» **Work item**
Only the lines from the one containing "[0:00.00-0:00.20]" to the end of the data should be copied, exactly and without pictures.

» **Raw data**
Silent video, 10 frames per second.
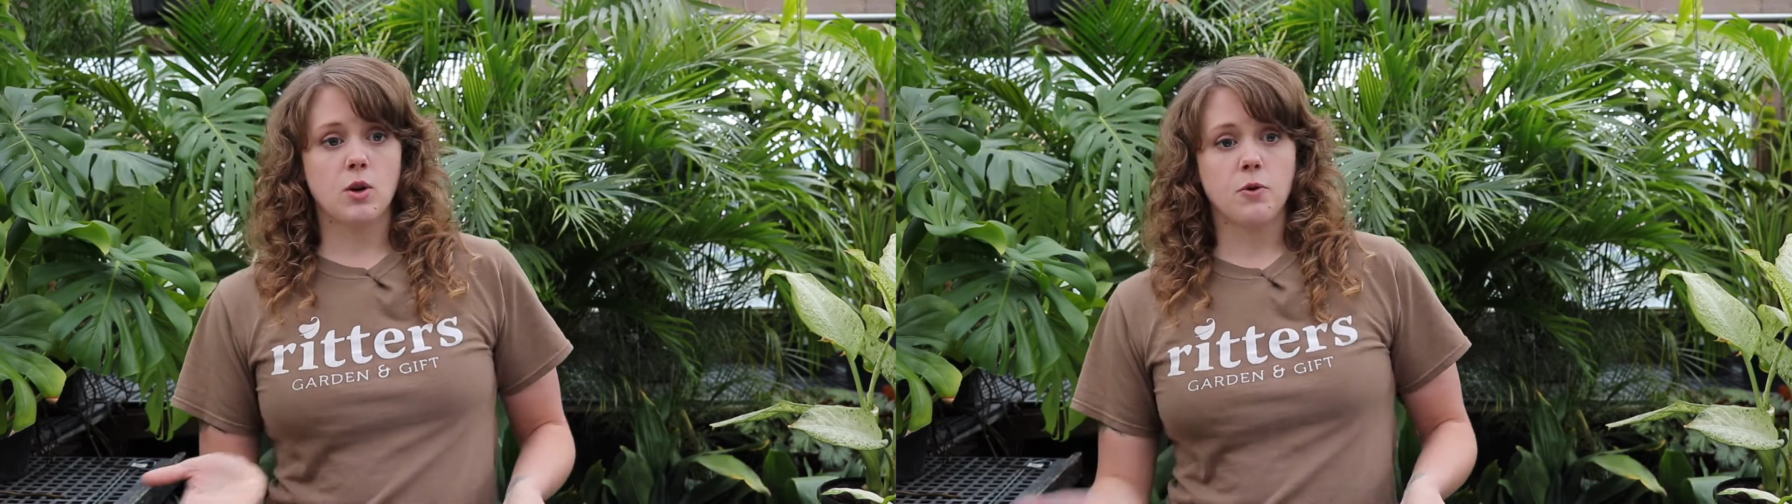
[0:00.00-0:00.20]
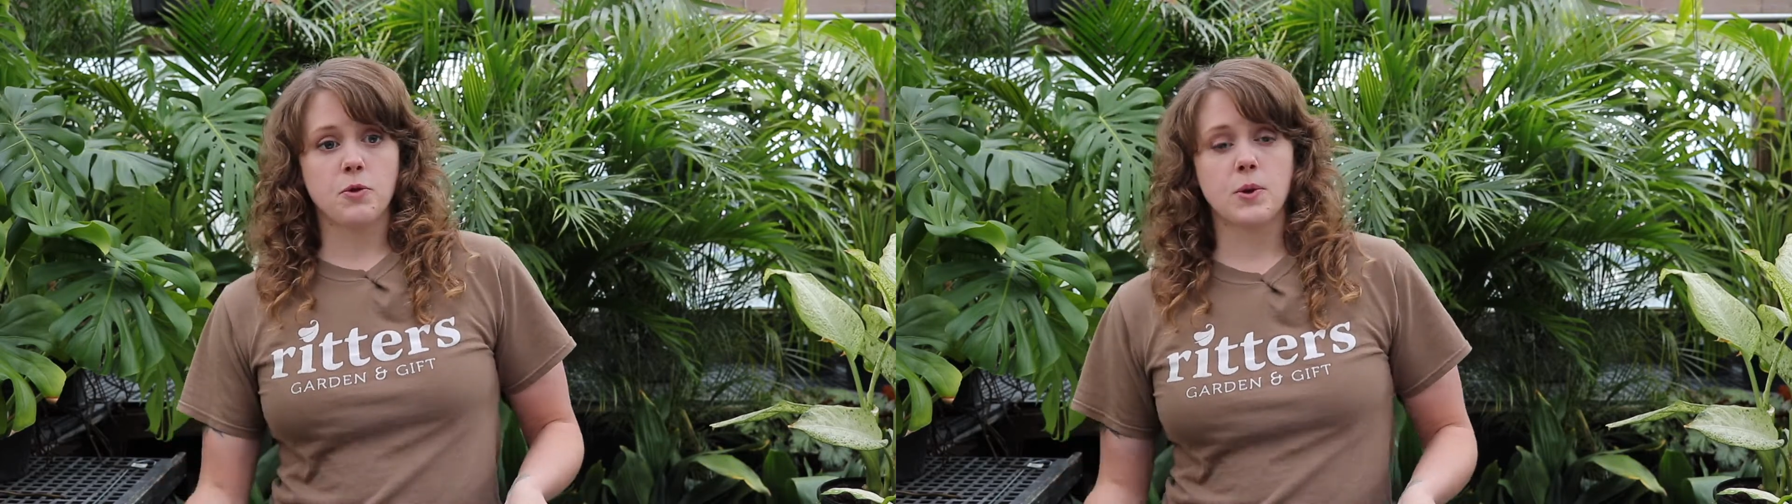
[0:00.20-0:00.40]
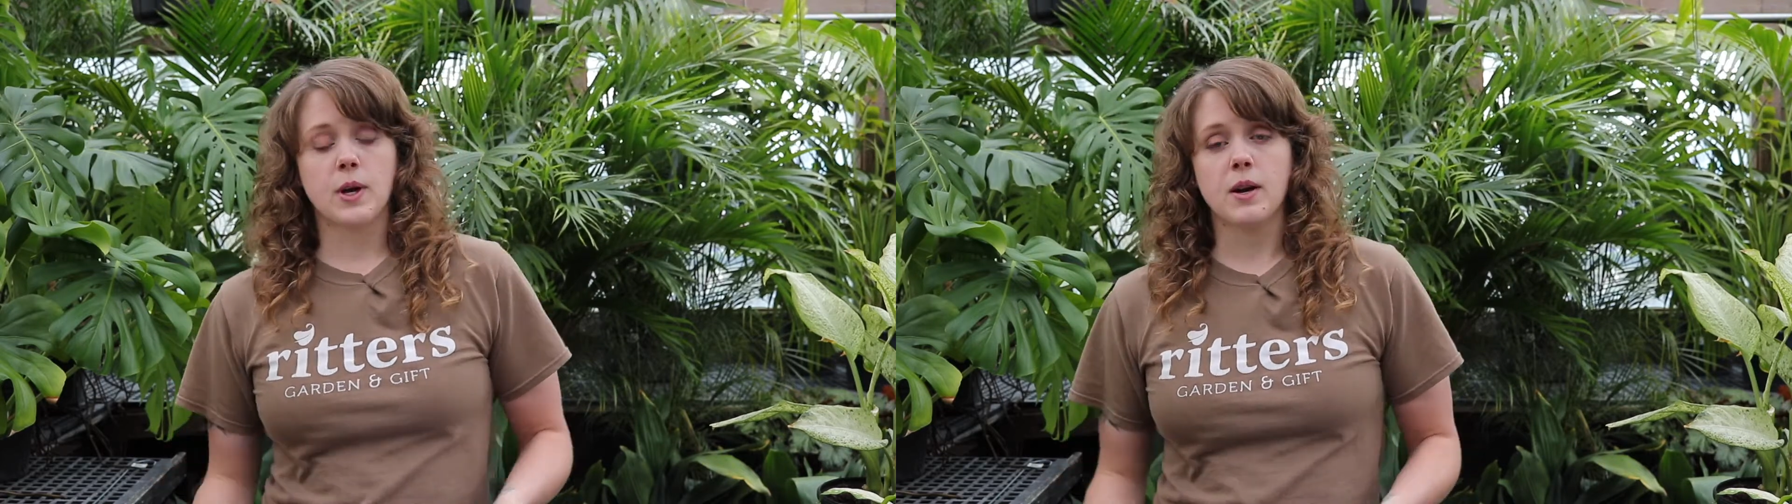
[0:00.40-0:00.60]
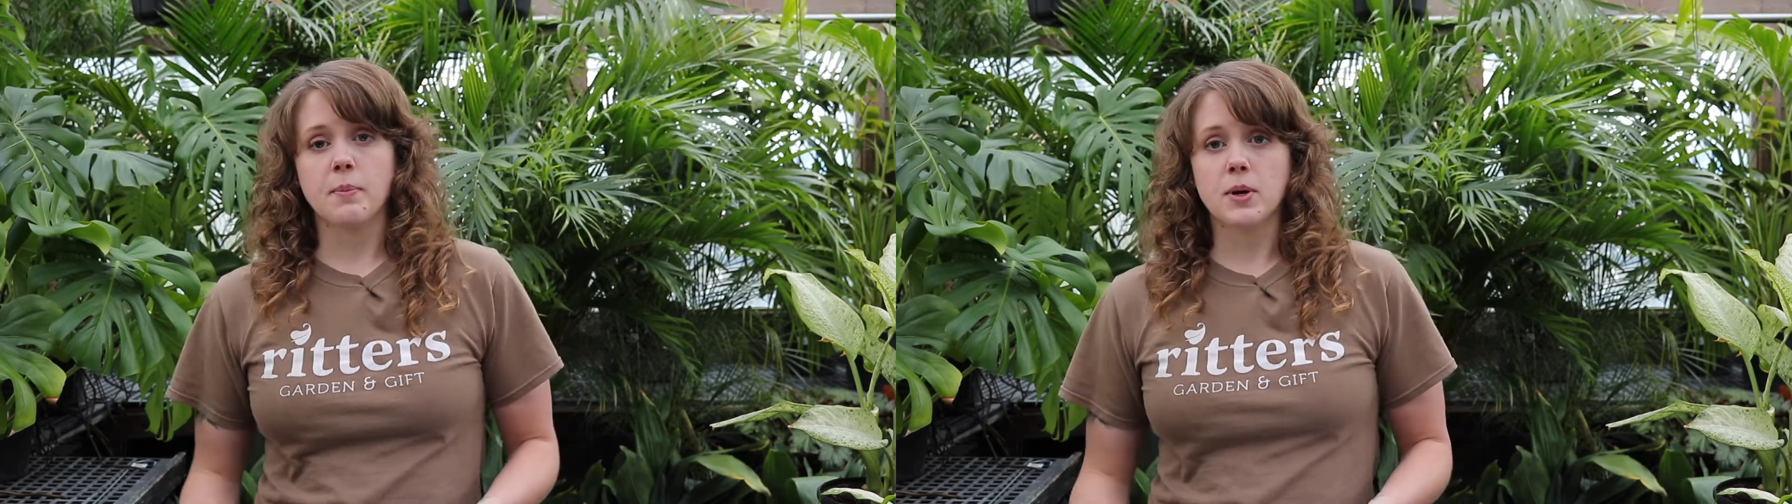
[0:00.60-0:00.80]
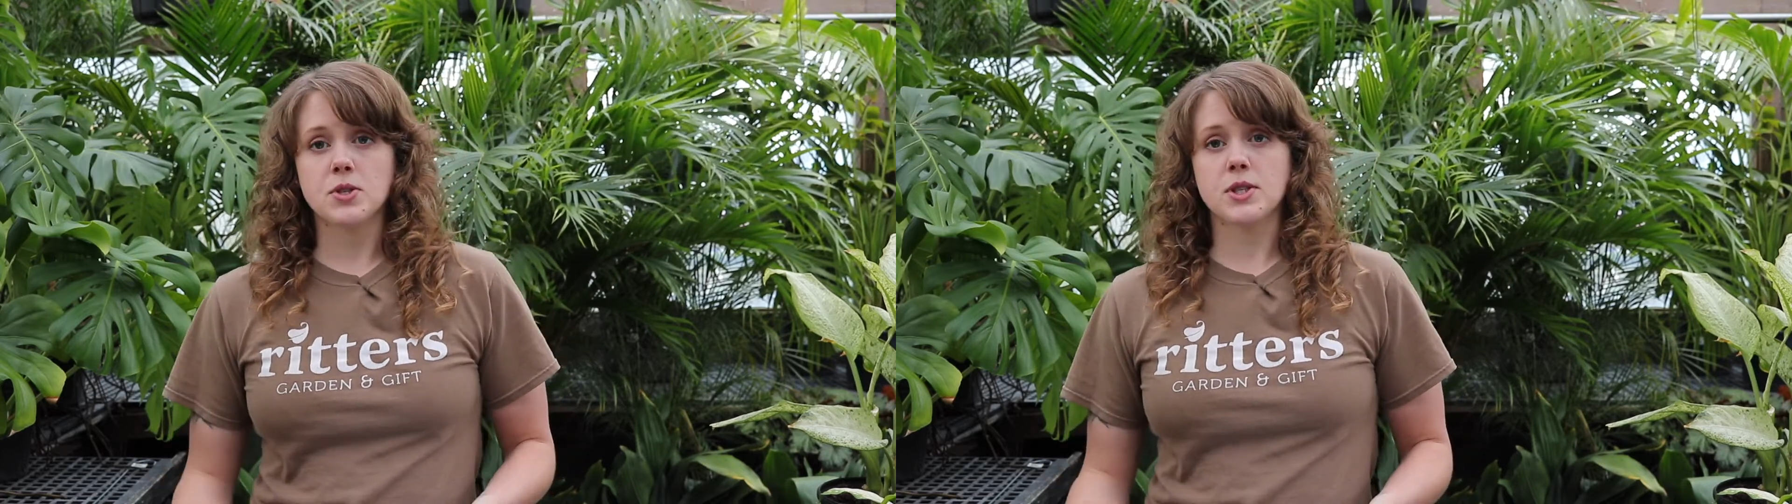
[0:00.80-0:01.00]
if you're the kind of
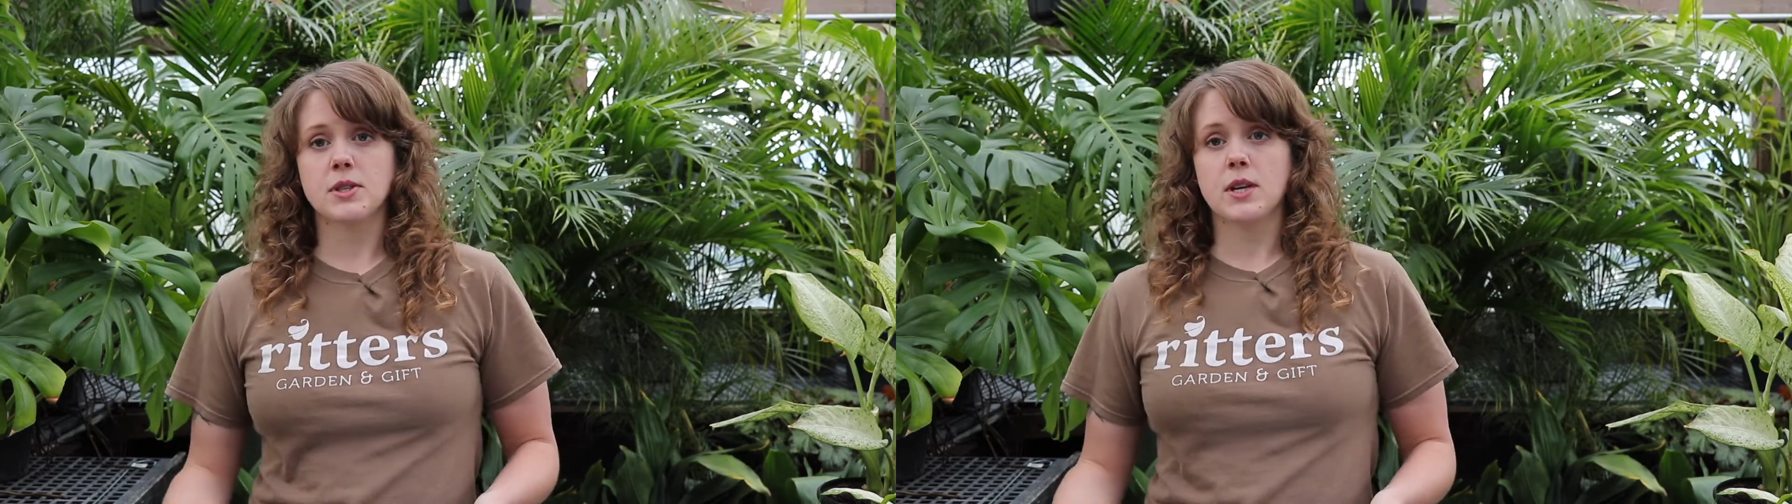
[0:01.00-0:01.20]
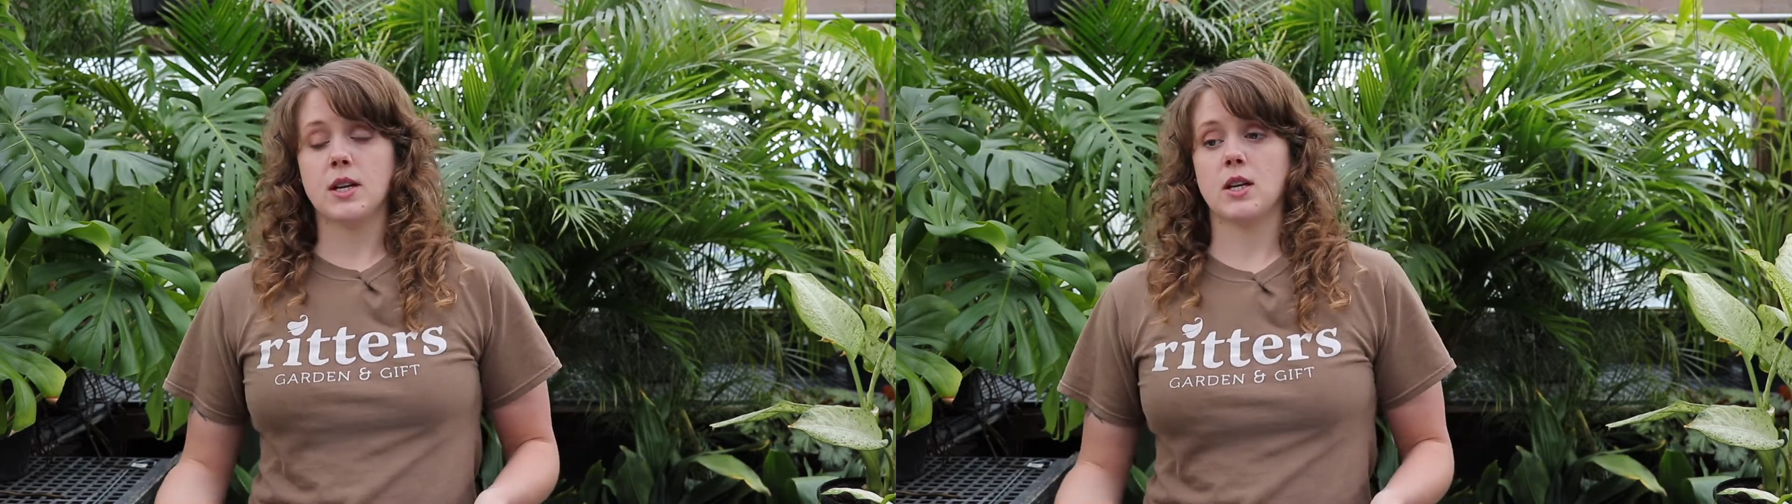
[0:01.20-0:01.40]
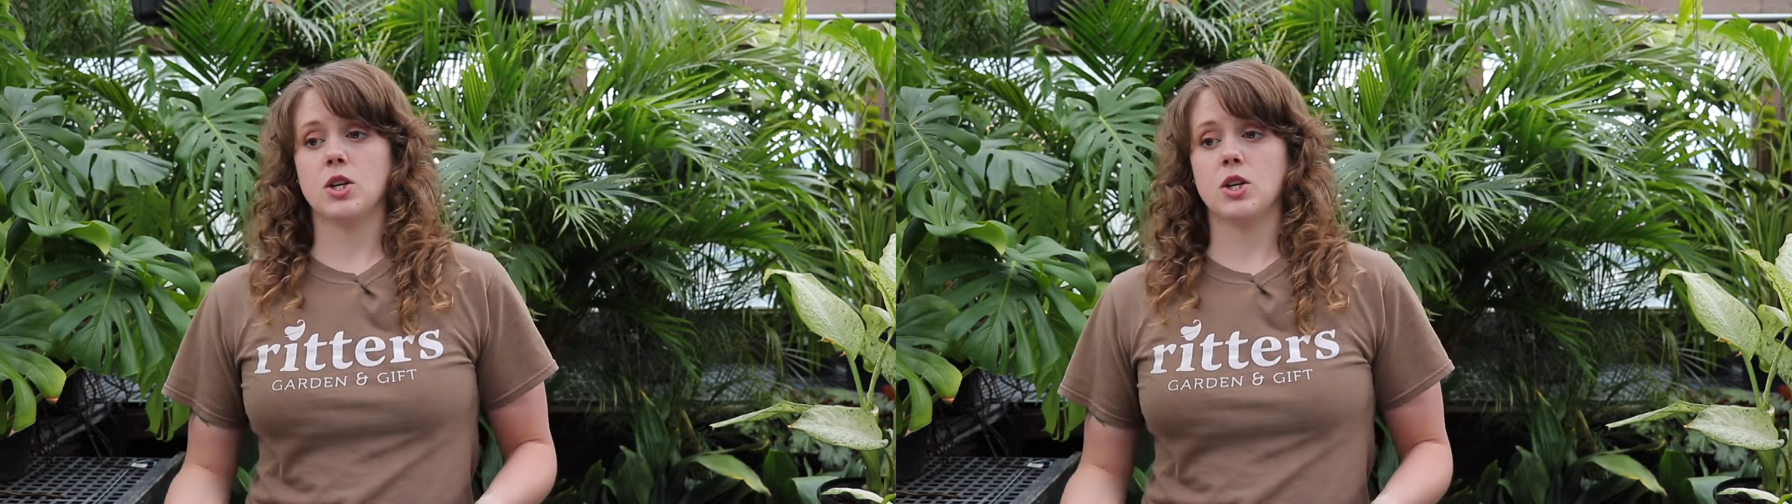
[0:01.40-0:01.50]
person that,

» **Answer to this problem**
[0:00.00-0:00.20]
[0:00.20-0:00.40]
[0:00.40-0:00.60]
[0:00.60-0:00.80]
[0:00.80-0:01.00]
if you're the kind of
[0:01.00-0:01.20]
[0:01.20-0:01.40]
[0:01.40-0:01.50]
person that,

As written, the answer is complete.